**Task to carry out**
Without any of the pictures, set down the data below exactly.

**Data in this exercise**
□ □ □ □ □

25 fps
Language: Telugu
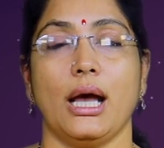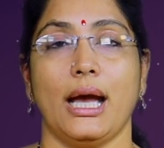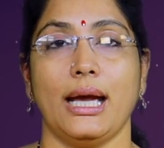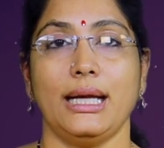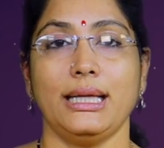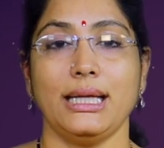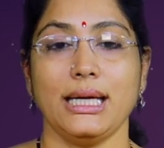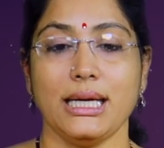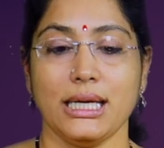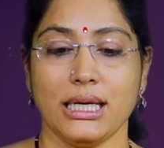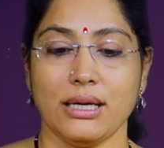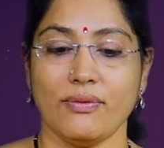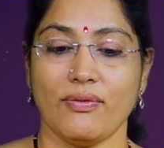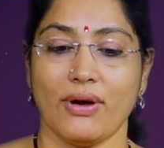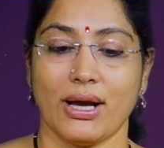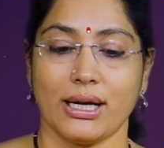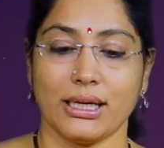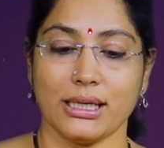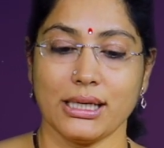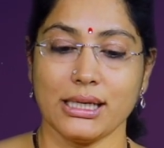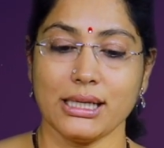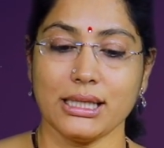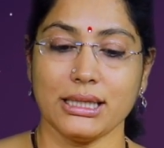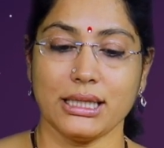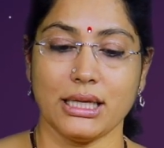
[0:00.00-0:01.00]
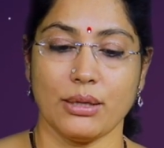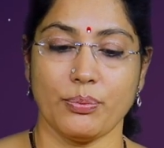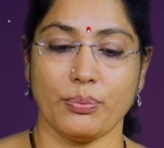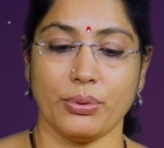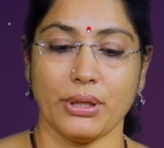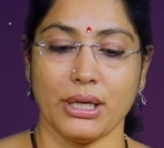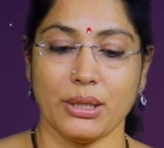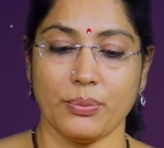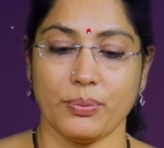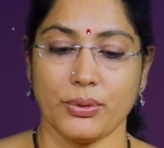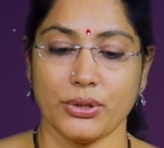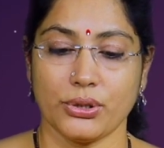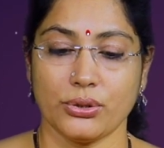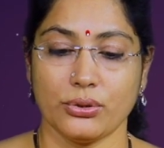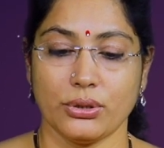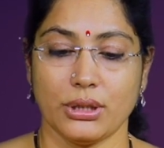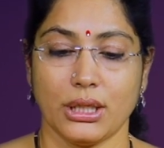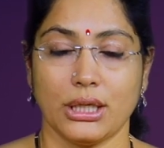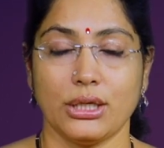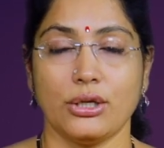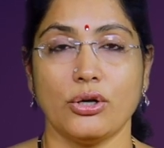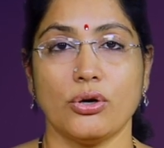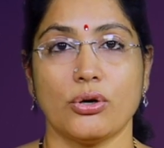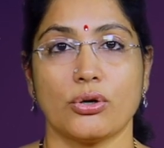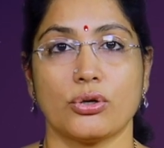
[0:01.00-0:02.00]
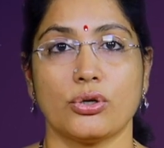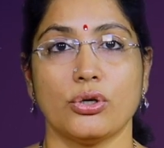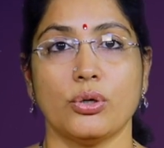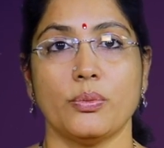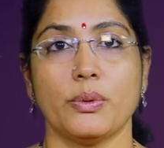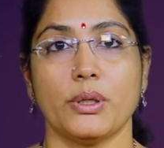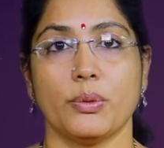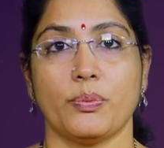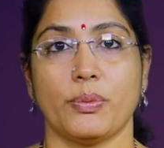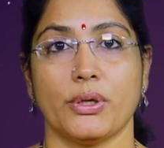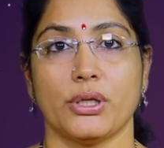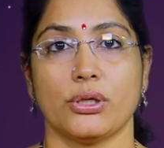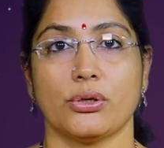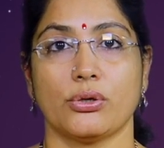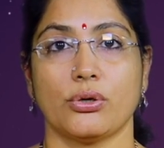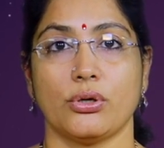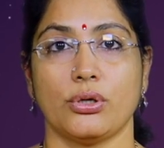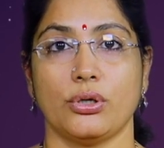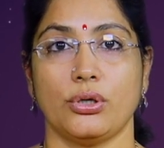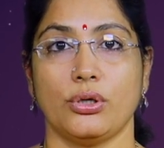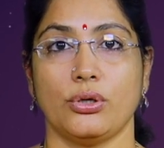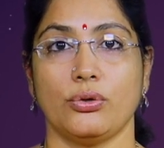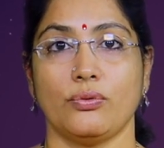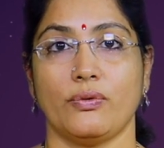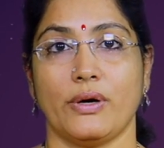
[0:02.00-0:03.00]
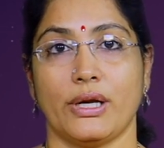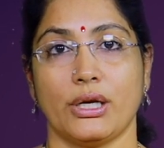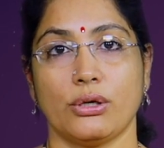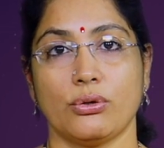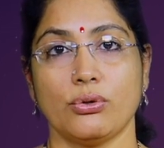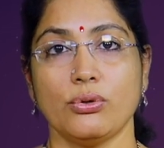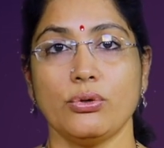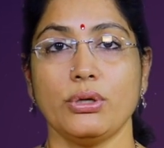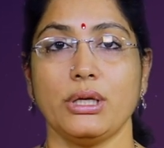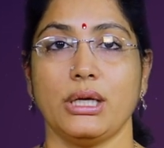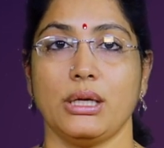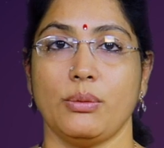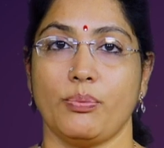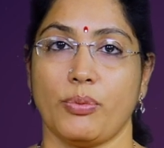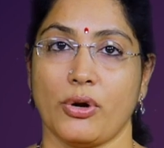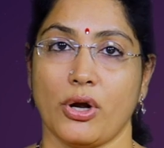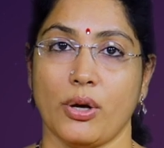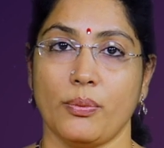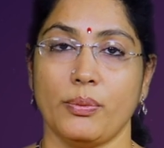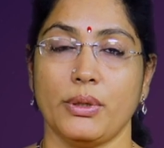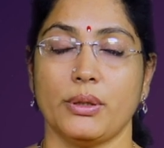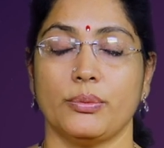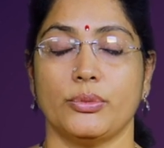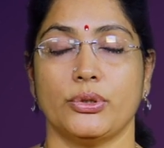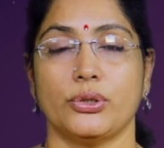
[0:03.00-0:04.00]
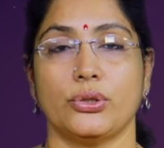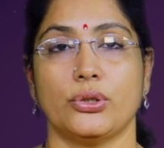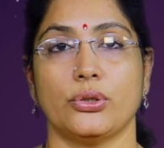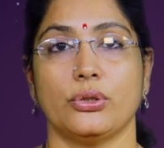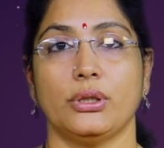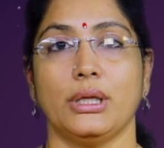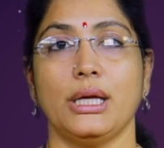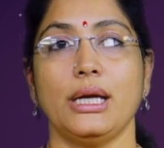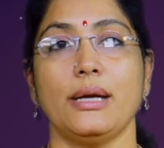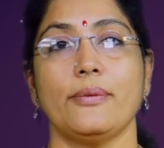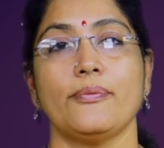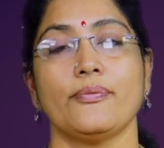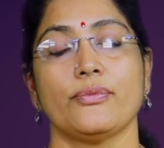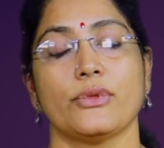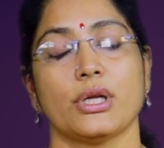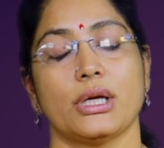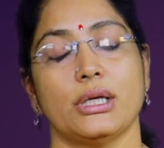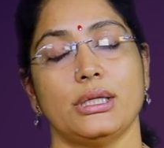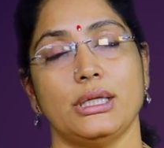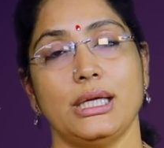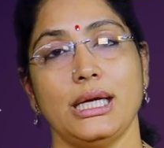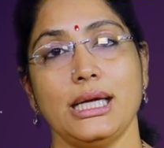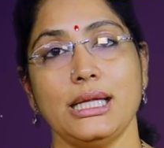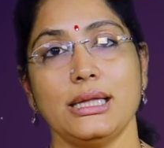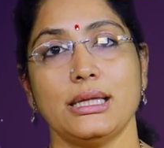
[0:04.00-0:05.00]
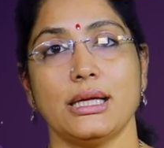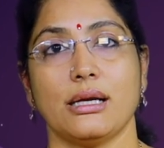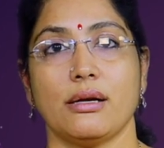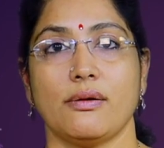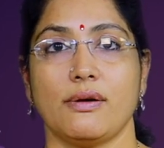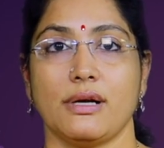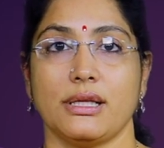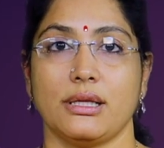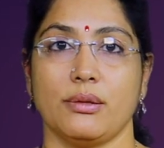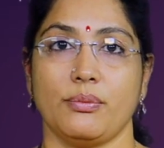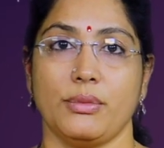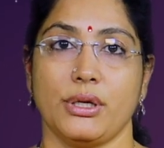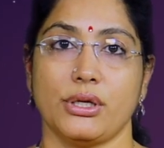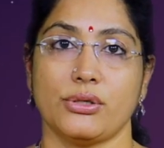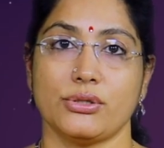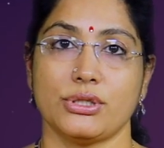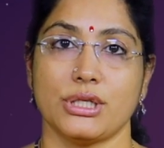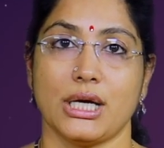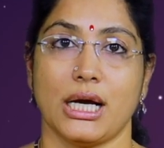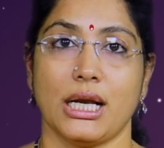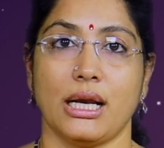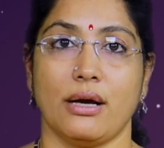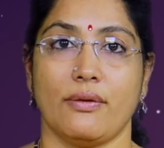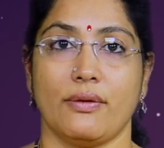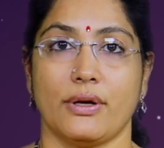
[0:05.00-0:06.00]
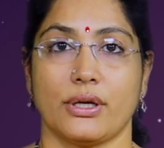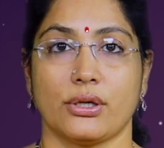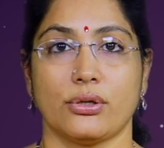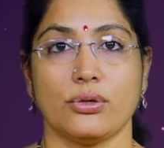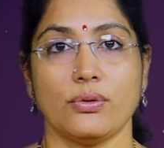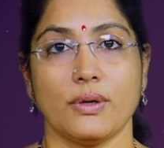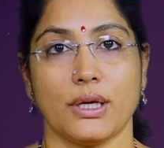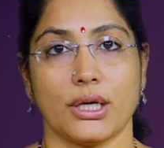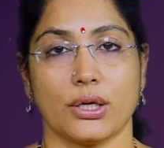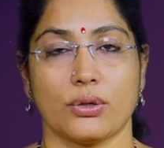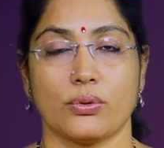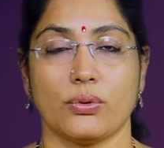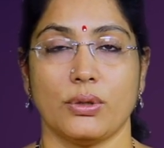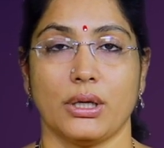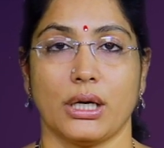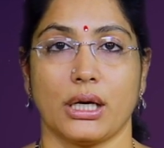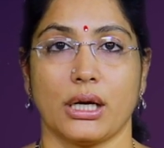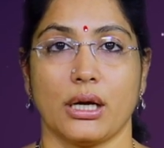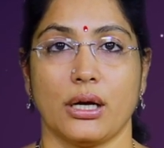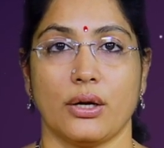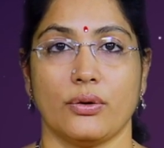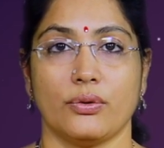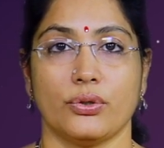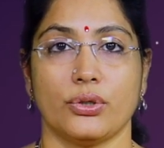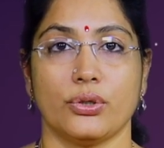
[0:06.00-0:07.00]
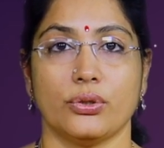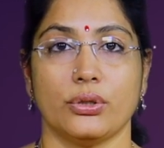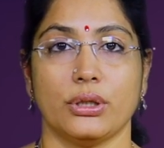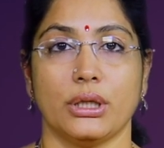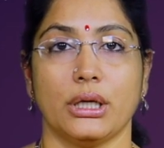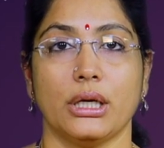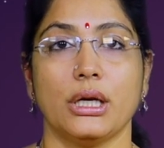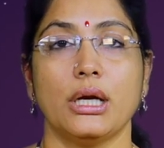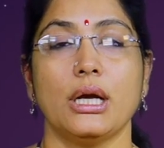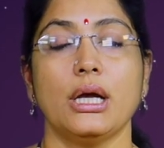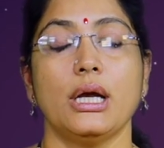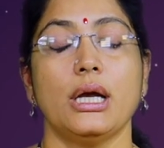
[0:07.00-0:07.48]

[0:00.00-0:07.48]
అయితే ఈ వక్రగతి ఎప్పుడైపోతుంది అంటే అక్టోబర్ పదకొండు వరకు ఈ ప్రాబ్లం ఉంటుంది దీని తర్వాత మీకు చాలా వరకు అనుకూలంగా ఉంటుంది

□ □ □ □ □

**Solution for this problem**
25 fps
Language: Telugu
[0:00.00-0:01.00]
[0:01.00-0:02.00]
[0:02.00-0:03.00]
[0:03.00-0:04.00]
[0:04.00-0:05.00]
[0:05.00-0:06.00]
[0:06.00-0:07.00]
[0:07.00-0:07.48]

[0:00.00-0:07.48]
అయితే ఈ వక్రగతి ఎప్పుడైపోతుంది అంటే అక్టోబర్ పదకొండు వరకు ఈ ప్రాబ్లం ఉంటుంది దీని తర్వాత మీకు చాలా వరకు అనుకూలంగా ఉంటుంది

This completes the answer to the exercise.